*Description of the task*. Every record is to be copied unchanged, except that its pictures are removed.

*Stored data*.
-----

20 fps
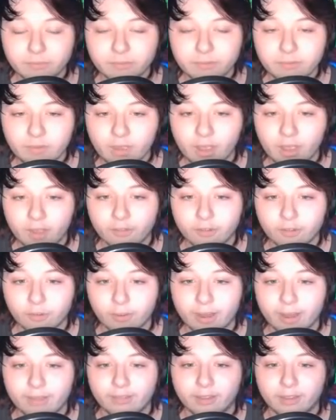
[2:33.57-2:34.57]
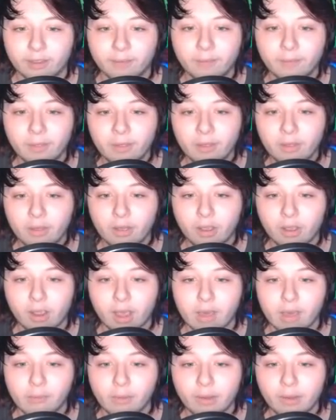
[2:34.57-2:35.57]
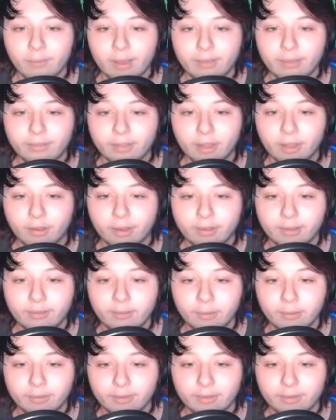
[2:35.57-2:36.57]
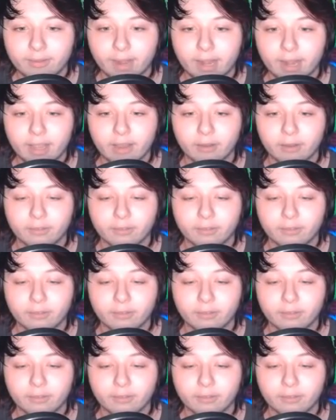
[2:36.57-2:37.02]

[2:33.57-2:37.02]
That's crazy. All right, well anyways though, let's see what's inside of here.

-----

*Exercise answer*.
20 fps
[2:33.57-2:34.57]
[2:34.57-2:35.57]
[2:35.57-2:36.57]
[2:36.57-2:37.02]

[2:33.57-2:37.02]
That's crazy. All right, well anyways though, let's see what's inside of here.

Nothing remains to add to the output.